Tumor necrosis factor receptor superfamily member 16 (TNFRSF16), also known as nerve growth factor receptor (NGFR) or p75 neurotrophin receptor (p75NTR or p75), CD271, or Gp80-LNGFR, is a common receptor for both neurotrophins and proneurotrophins, and plays a diverse role in many tissues, including the nervous system. It has been shown to be expressed in various types of stem cells and has been used to prospectively isolate stem cells with different degrees of potency []. p75NTR owes its signaling to the recruitment of intracellular binding proteins, leading to the activation of different signaling pathways []. It binds nerve growth factor (NGF) and the complex can initiate a signaling cascade which has been associated with both neuronal apoptosis and neuronal survival of discrete populations of neurons, depending on the presence or absence of intracellular signaling molecules downstream of p75NTR (e.g.

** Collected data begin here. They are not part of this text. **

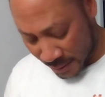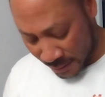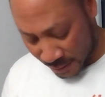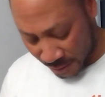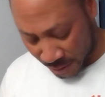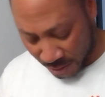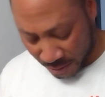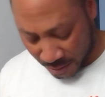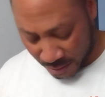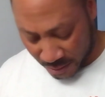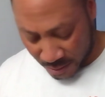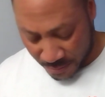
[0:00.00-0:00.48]

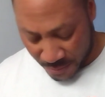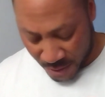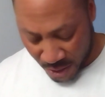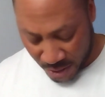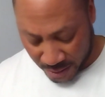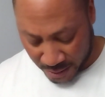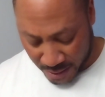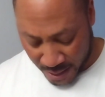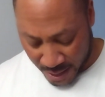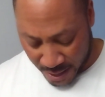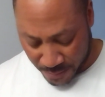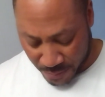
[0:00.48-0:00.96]
This is an
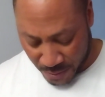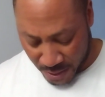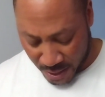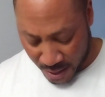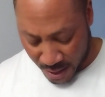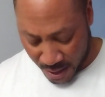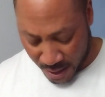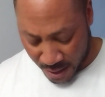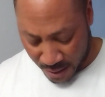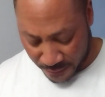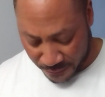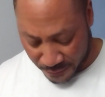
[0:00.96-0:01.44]
American
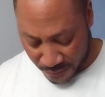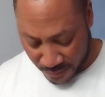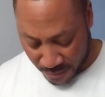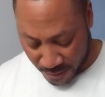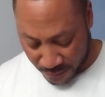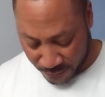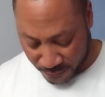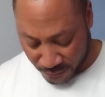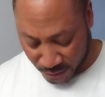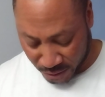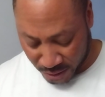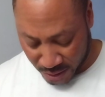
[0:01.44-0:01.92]
IPA from
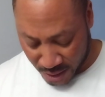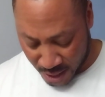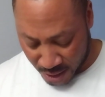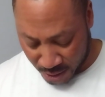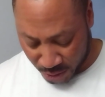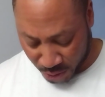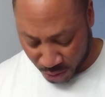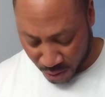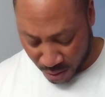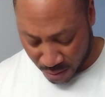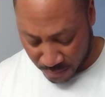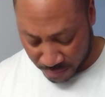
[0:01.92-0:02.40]
my friends at
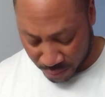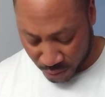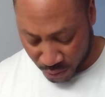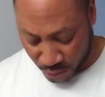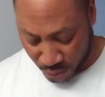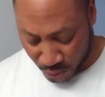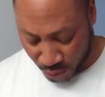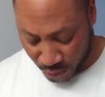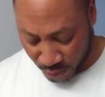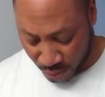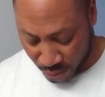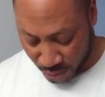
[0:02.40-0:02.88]
Oskar
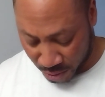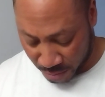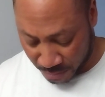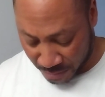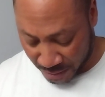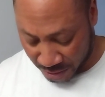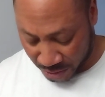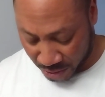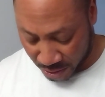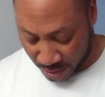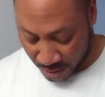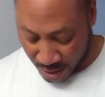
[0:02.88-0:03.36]
Blues, of course,
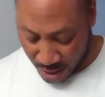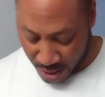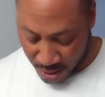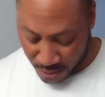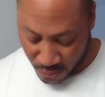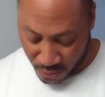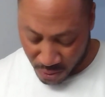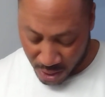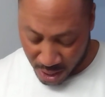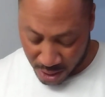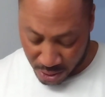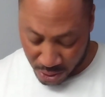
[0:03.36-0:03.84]
based in
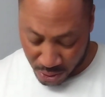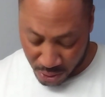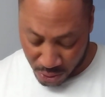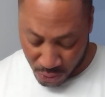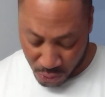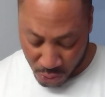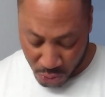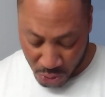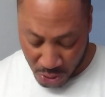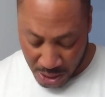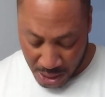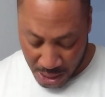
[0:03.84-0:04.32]

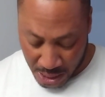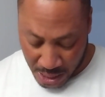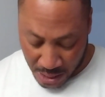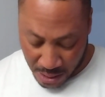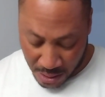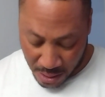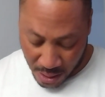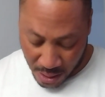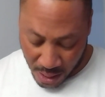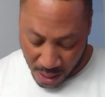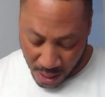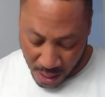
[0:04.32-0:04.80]
Colorado,
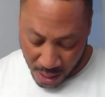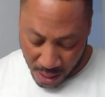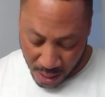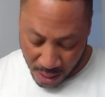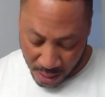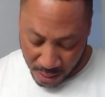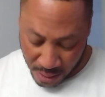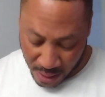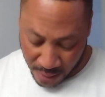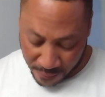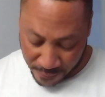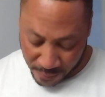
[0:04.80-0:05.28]

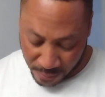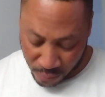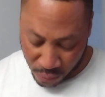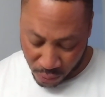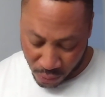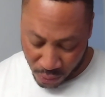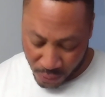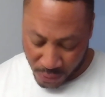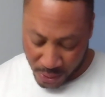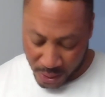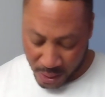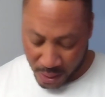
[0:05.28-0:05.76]
and they have a
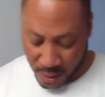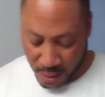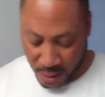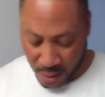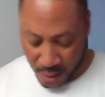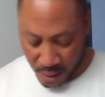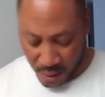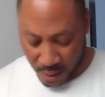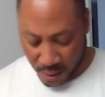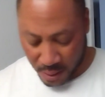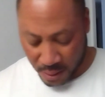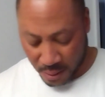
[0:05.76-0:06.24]
brewery
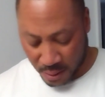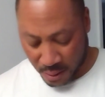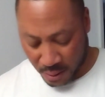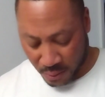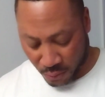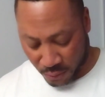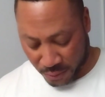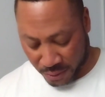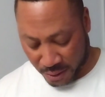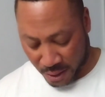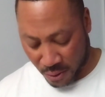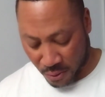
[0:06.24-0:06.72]
in
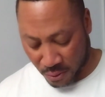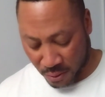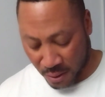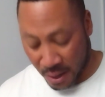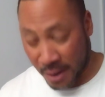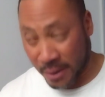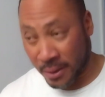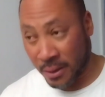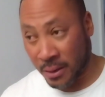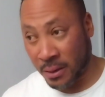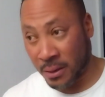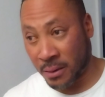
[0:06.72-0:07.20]
North
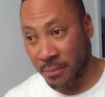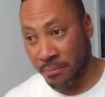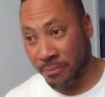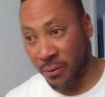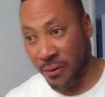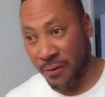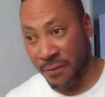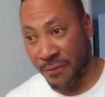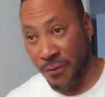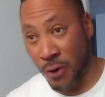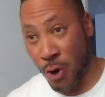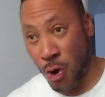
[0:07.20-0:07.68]
Carolina,
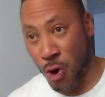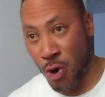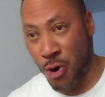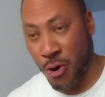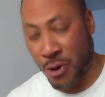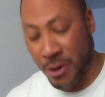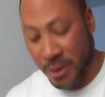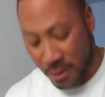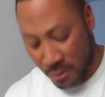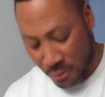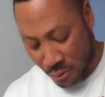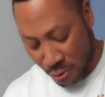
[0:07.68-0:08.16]

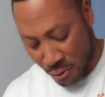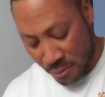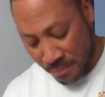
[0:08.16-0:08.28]
Brevard,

NF-kB, JNK, or p75NTR intracellular death domain). p75NTR can also bind NGF in concert with the neurotrophic tyrosine kinase receptor type 1 (TrkA) protein where it is thought to modulate the formation of the high-affinity neurotrophin binding complex [].In melanoma cells, p75NTR is an immunosuppressive factor, induced by interferon (IFN)-gamma, and mediates down-regulation of melanoma antigens []. It can interact with the aggregated form of amyloid beta (Abeta) peptides, and plays an important role in etiopathogenesis of Alzheimer's disease by influencing protein tau hyper-phosphorylation []. p75NTR is involved in the formation and progression of retina diseases; its expression is induced in retinal pigment epithelium (RPE) cells and its knockdown rescues RPE cell proliferation activity and inhibits RPE apoptosis induced by hypoxia []. It can therefore be a potential therapeutic target for RPE hypoxia or oxidative stress diseases.This entry represents the N-terminal domain of TNFRSF16. TNF-receptors are modular proteins. The N-terminal extracellular part contains a cysteine-rich region responsible for ligand-binding. This region is composed of small modules of about 40 residues containing 6 conserved cysteines; the number and type of modules can vary in different members of the family [, , ].